Step 2 - Phase 7B Sports and Recreation Expansion
Deliverables:
- Expand
data/reference/sports_priority_sources.csv. - Expand
data/processed/sports_recreation_standards.csv. - Add UNESCO anti-doping treaty and FIFA legal instruments.
- Add sports safeguarding and athlete-rights frameworks.
- Add relationship edges to health, law, human rights, safety, and event management.
Candidate records:
- UNESCO International Convention Against Doping in Sport.
- FIFA Statutes and legal instruments.
- ISO TC 83 sports equipment domain tagging.
- ICC cricket playing conditions.
- International safeguarding frameworks.
Step 3 - Promote UN Treaty Staging
Tasks:
- Review
data/staging/un_treaty_candidates.csv. - Confirm official treaty status URLs and entry-into-force metadata.
- Promote high-confidence records into
data/processed/. - Add treaty-protocol and treaty-body relationship edges.
Step 4 - Harden WHO IRIS Staging
Tasks:
- Add stricter normative metadata filters.
- Add tests preventing general reports from entering release data.
- Promote only curator-approved WHO guidelines, classifications, and technical standards.
Step 5 - Expand Phase 5 and Phase 6 Catalogues
Tasks:
- Expand IEC beyond priority metadata.
- Expand ETSI/3GPP-related references.
- Expand ITU beyond the initial recommendations.
- Add IEEE metadata where public metadata is lawful and stable.
- Add ICAO and IMO priority records.
Step 6 - Build Publication Packages
Tasks:
- Add HDX dataset metadata and upload checklist.
- Add Zenodo citation metadata.
- Add release notes template.
- Add version tag checklist.
- Add public quality dashboard links.
Step 7 - Enrichment and Quality Upgrade
Tasks:
- Prioritize top standards for
why_it_mattersenrichment. - Add mandate notes and regulatory references.

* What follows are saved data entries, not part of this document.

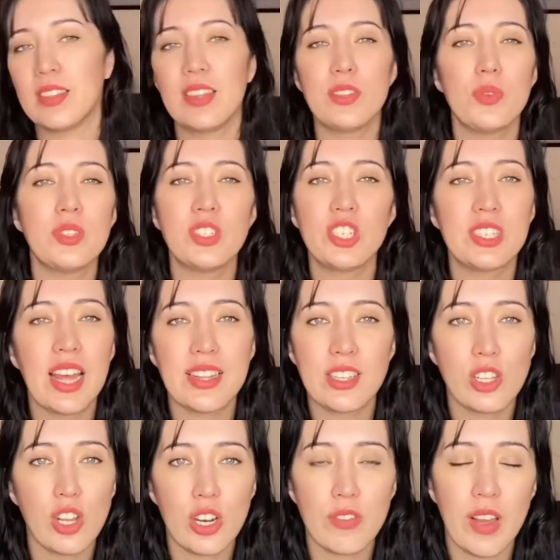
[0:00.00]
This one just has a
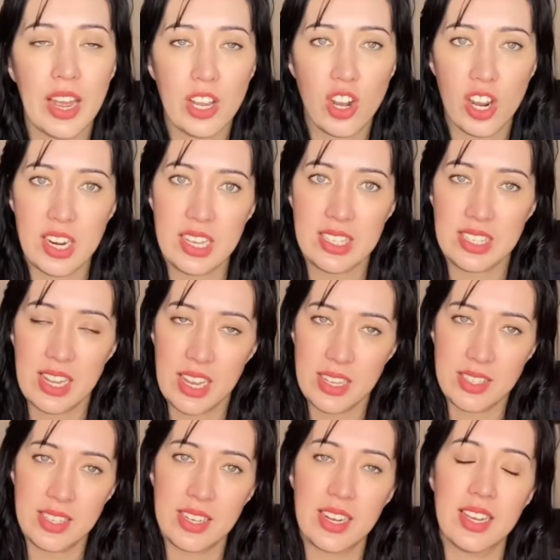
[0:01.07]
lot of iconic
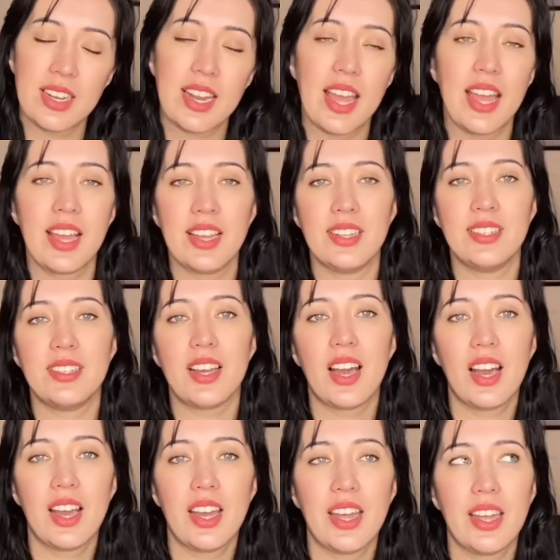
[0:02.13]
scenes in it, and
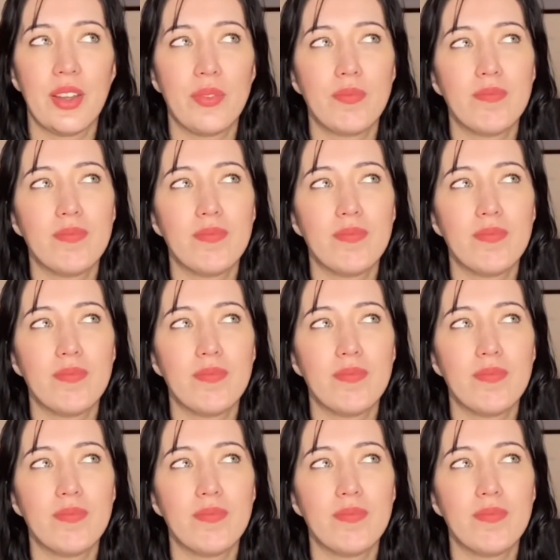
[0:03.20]
IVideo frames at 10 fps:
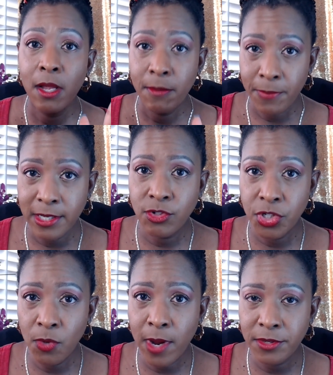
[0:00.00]
but
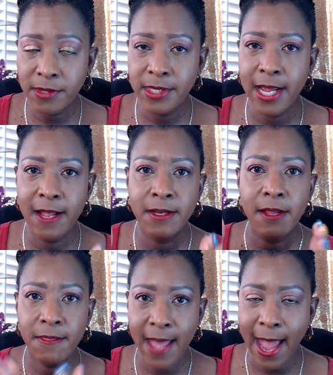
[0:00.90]
do understand
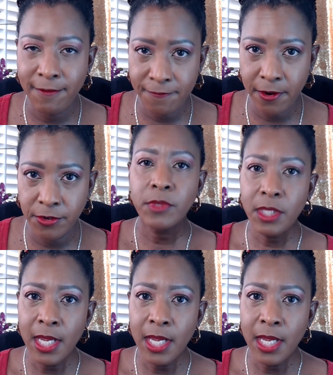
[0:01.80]
that first.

- Normalize sub-domain labels.
- Add URL health reports.
- Add duplicate/adoption detection.
- Add relationship edge expansion.
---
6. Operational Checklist for Every Future Slice
For each source family:
- Confirm it is in the research plan or add it to the roadmap.
- Use official source URLs only.
- Add a reference CSV first.
- Write or update tests before implementation where behavior changes.

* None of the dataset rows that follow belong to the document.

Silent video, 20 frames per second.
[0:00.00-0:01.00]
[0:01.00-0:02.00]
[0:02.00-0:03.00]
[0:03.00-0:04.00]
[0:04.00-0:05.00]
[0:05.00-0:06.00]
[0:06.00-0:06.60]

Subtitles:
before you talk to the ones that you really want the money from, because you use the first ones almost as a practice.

- Generate processed rows only for curated, standards-relevant records.
- Put broad or noisy metadata in
data/staging/. - Run the source-specific make target.
- Run
.venv/bin/python -m pytest -q. - Run
make validate. - Run
make pagefind-searchwhen public search or site surfaces change. - Run
git diff --check. - Commit with a clear message.
- Push to
origin/main. - Verify GitHub Actions and Pages deployment.
---
7. Definition of Success for the Next Milestone
The next milestone should be considered complete when:
- Phase 7A culture and heritage records are expanded beyond the first priority slice.
- Phase 7B sports and recreation records are expanded beyond the first priority slice.
- UN treaty candidates have a promotion pathway.
- WHO IRIS staging has stricter filters.
- The public site shows the current report, roadmap, task matrix, knowledge graph, gap analysis, and quality gate as rendered HTML.
- Local
mainandorigin/mainremain synchronized.
---
8. Closing Note
The project has already crossed the most difficult early threshold: it is no longer just an idea or a static list. It is a living, validated, searchable standards-index pipeline. The next stage is about depth, trust, and polish: more authoritative sources, richer explanations, cleaner relationships, visible quality evidence, and formal publication channels.
The safest path to 100 percent is not one giant scrape. It is steady, source-backed, tested expansion by domain and phase.